If you remain in your office like it’s an ivory tower or you only show up with your CEO mask on – they know and they believe you to be uncaring and invisible.


But when you engage with them as a person with a real life, just like them. And lead by example, showing and sharing how you recharge and build resilience and create opportunities for them to do so, then you become a relational leader. They believe they matter to you and you care. This drives resilience and success.


How do you prepare your business for potential future crises?


Cheryl L. Mason: Pay attention to what is happening in the world and in your sector. Watch how other organizations and leaders respond, watch what works and what does not.Think about what you would do. Talk about with your team. Being proactive and planning is your best defense. The sports mantra – a good offense is your best defense- is true. Change is certain and inevitable. It can be a crisis or an opportunity, how you perceive it and plan for it matters.

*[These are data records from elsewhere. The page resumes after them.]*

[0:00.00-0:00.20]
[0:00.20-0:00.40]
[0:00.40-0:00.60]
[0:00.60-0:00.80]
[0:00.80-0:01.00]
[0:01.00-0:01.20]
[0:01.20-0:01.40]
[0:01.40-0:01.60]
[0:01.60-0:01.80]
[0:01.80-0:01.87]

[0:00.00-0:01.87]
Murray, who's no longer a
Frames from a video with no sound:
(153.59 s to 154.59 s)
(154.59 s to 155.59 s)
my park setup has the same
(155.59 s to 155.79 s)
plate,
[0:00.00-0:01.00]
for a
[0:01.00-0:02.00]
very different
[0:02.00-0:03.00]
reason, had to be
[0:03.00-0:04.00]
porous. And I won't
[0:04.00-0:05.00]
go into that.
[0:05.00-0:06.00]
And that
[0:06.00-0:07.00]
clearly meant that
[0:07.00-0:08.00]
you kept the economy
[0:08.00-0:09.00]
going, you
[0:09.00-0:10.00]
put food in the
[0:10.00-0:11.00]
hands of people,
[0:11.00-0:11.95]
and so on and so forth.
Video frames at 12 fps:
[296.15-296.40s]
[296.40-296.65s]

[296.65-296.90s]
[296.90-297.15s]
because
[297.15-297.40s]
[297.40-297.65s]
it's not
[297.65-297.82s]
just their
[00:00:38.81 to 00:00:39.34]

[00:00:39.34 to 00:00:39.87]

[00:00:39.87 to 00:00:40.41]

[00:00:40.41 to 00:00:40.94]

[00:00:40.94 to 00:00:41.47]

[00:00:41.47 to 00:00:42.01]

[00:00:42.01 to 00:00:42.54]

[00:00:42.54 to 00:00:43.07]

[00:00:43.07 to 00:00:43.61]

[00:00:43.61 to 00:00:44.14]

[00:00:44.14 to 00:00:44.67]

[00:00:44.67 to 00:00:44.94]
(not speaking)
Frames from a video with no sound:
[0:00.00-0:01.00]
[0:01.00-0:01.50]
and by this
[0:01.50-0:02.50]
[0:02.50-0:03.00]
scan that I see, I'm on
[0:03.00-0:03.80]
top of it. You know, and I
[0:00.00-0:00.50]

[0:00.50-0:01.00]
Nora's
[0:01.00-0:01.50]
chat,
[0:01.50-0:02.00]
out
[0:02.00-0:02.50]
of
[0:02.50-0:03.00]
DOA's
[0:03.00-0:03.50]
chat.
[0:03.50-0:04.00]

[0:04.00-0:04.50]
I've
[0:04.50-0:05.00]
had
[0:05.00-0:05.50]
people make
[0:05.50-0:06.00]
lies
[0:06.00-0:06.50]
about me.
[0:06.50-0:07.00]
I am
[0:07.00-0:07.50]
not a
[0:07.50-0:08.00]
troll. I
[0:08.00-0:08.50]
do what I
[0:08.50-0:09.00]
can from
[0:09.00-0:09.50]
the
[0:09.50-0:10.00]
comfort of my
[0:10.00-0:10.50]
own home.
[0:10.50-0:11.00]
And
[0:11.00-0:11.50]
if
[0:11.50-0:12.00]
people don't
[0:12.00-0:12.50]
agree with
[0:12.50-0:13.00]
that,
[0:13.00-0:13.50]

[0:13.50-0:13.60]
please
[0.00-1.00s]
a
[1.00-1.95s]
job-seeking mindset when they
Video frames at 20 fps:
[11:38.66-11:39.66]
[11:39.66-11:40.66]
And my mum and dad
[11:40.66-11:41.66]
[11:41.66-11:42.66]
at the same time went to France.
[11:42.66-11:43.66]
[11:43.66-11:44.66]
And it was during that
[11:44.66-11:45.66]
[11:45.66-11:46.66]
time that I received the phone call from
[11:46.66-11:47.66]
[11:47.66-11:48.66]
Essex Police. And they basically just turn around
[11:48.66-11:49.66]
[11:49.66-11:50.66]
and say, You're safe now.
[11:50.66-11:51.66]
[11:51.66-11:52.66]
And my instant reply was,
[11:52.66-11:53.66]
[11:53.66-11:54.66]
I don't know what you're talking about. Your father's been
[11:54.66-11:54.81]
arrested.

Accept and lean into risk but include your team when you do so, and not just your executive team, your whole team.


Think of your organization like a ship. Your are the captain. There are often storms on the horizon you can’t see, but often your crew can because of their experience.If you build the right relationships and connections, they will warn you.


What’s the most important lesson you’ve learned about leadership in times of crisis?


Cheryl L. Mason: Following from the above answer, build trust with your team. Yes, you are the leader, they know that. But there are things and issues you can’t see or don’t know about it.If you develop connections, relate to and treat your employees as the people they are, you may be surprised when they warn you. Listen and act.

One of my employees, Harry, worked in our mail room. I had built a relationship with him over the years. We still received paper mail and his job was to ensure it was routed properly. We handled the paper mail of some of our partners. Now this mail could contain vital information that made a difference in outcomes for our customers. One day about 2 months into the pandemic. Harry came to me and said our partners’ mail was backing up. They were not picking it up. He knew this could result in negative outcomes for our customers and create a major public relations issue and require rework for our team. He brought it to me, knowing that I needed to know and because of his actions were able to get in front of major rework, continue to deliver results for our customers, and prevent a major PR disaster.